Un produit technique… et un argument d’image
Pour les entreprises qui adoptent la solution, le retour est double. « D’abord, le projet doit être rentable : sans logique économique, aucun acteur du secteur ne s’y engage », souligne Valentin Gutknecht, « mais à performance égale, proposer un béton intégrant du carbone stocké devient un argument d’image puissant, un marqueur de différenciation sur un marché de plus en plus sensible aux enjeux environnementaux. L’expérience montre que les pionniers ont souvent été motivés par une conviction environnementale forte. Désormais, l’intérêt grandit pour des raisons économiques et réglementaires. Et c’est probablement le plus sûr signe que la technologie entre dans une phase de maturité ».
Le béton comme puits de carbone
Neustark apporte une réponse concrète à une double problématique : la gestion des déchets de béton et la lutte contre le changement climatique. « En combinant technologies existantes, intelligence chimique et modèle économique structuré, nous démontrons que le béton peut (et doit) faire partie de la transition bas carbone. Loin des promesses abstraites, c’est une solution industrialisée, opérationnelle et mesurable. Un pas de plus vers une construction circulaire, intelligente... et enfin climatique », conclut Valentin Gutknecht. Du côté normatif, Neustark avance prudemment mais sûrement. Les granulats traités respectent les normes en vigueur en Europe et en Suisse.
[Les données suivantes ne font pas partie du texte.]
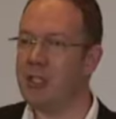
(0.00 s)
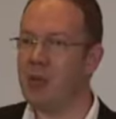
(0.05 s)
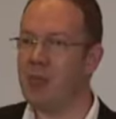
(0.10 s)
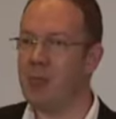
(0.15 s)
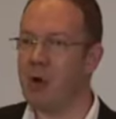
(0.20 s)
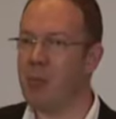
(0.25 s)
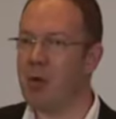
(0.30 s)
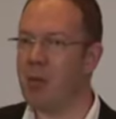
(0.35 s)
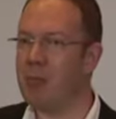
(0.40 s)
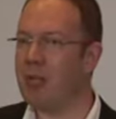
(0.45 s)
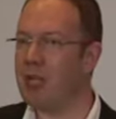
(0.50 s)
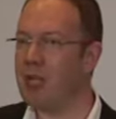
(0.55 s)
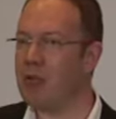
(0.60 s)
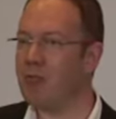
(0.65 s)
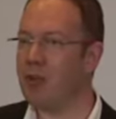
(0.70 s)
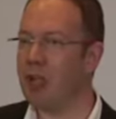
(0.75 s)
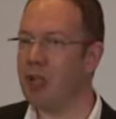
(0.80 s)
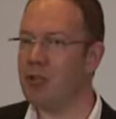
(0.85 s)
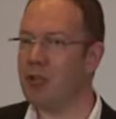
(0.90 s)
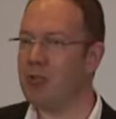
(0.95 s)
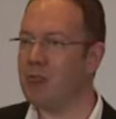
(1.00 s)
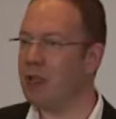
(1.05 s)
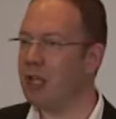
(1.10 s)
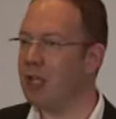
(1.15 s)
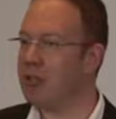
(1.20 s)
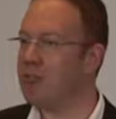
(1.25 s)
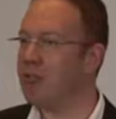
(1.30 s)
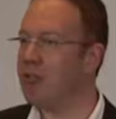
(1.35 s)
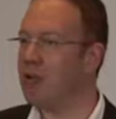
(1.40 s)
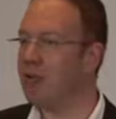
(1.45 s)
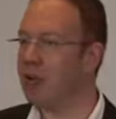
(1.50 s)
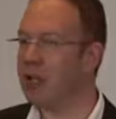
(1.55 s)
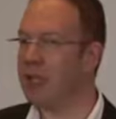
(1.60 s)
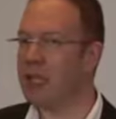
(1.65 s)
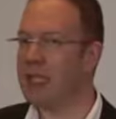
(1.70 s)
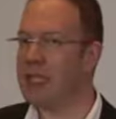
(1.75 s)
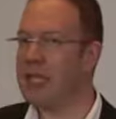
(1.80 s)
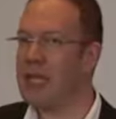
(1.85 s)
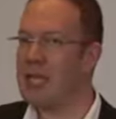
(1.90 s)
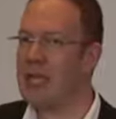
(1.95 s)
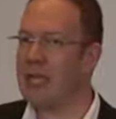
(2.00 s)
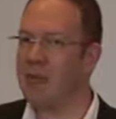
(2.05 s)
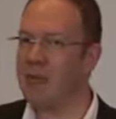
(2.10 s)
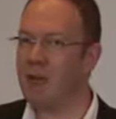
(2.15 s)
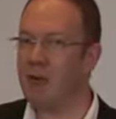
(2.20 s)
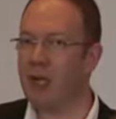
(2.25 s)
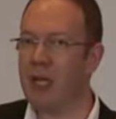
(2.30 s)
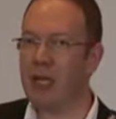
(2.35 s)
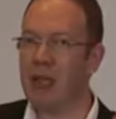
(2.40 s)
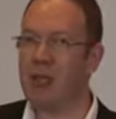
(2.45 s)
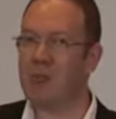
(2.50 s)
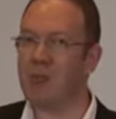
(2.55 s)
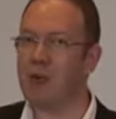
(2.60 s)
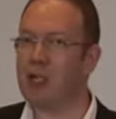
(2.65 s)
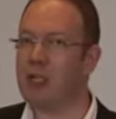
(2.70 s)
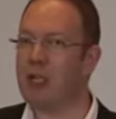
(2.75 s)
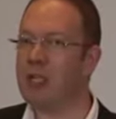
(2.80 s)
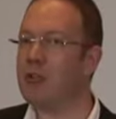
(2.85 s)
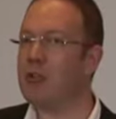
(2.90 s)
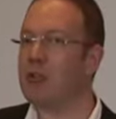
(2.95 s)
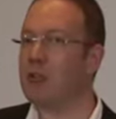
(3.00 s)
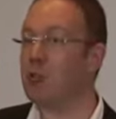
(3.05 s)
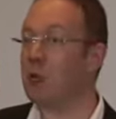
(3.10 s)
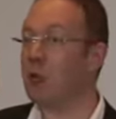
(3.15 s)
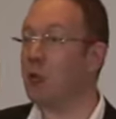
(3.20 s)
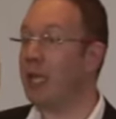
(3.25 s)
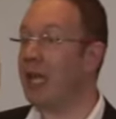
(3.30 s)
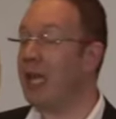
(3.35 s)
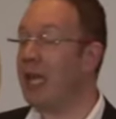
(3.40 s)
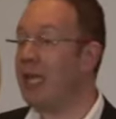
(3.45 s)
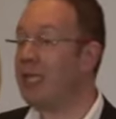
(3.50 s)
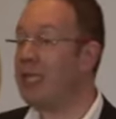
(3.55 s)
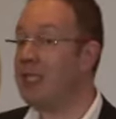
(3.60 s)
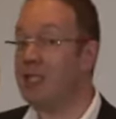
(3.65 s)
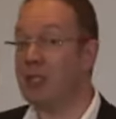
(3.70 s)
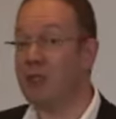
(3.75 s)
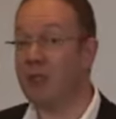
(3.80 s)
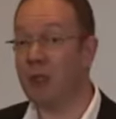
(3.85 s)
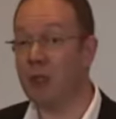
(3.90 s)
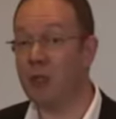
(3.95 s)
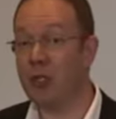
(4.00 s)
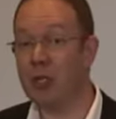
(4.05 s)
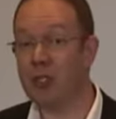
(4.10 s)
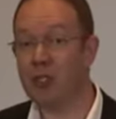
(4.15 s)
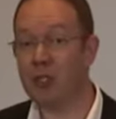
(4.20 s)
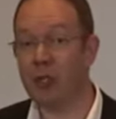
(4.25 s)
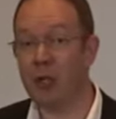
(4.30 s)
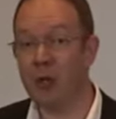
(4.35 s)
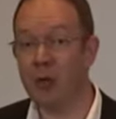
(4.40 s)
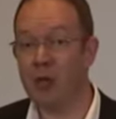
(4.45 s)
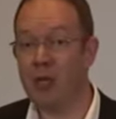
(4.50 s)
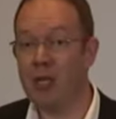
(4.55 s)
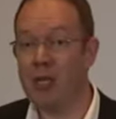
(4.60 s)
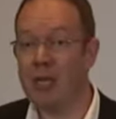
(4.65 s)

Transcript: the mobile penetration rate soaring, and if you look at the predictions what we had still a few years ago,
Des tests sont actuellement en cours avec le Cerema pour évaluer l’utilisation de ces granulats dans la construction de routes, un débouché potentiellement massif !
Neustark en bref
Créée en 2019 par Valentin Gutknecht et Johannes Tiefenthaler
Mise en service de la première unité de stockage en 2022
80 personnes ; 32 installations
4007 tonnes de CO2 éliminés depuis 2022
Objectifs à 2030 : des centaines de milliers de tonnes stockées
Objectifs à 2050 : des centaines de millions de tonnes stockées
Capacité de stockage de CO2 attendue à 2030 d’1 mégatonne (10 000 tonnes en 2025)
Stockage et élimination de milliers de tonnes cette année et de centaines de milliers de tonnes au cours de cette décennie.
Optimiser, élargir, accélérer
Les axes de R&D principaux chez Neustark sont :
Augmenter le taux de CO₂ absorbé par tonne de matériau, sans complexifier le procédé pour les partenaires.
Élargir les types de résidus traités : cendres volantes, mâchefers, sous-produits industriels riches en calcium.
Améliorer les performances sans sacrifier la rentabilité du procédé.
En toile de fond, l’ambition est claire : transformer les déchets minéraux en puits de carbone industriels, capables d’agir rapidement sur les émissions mondiales.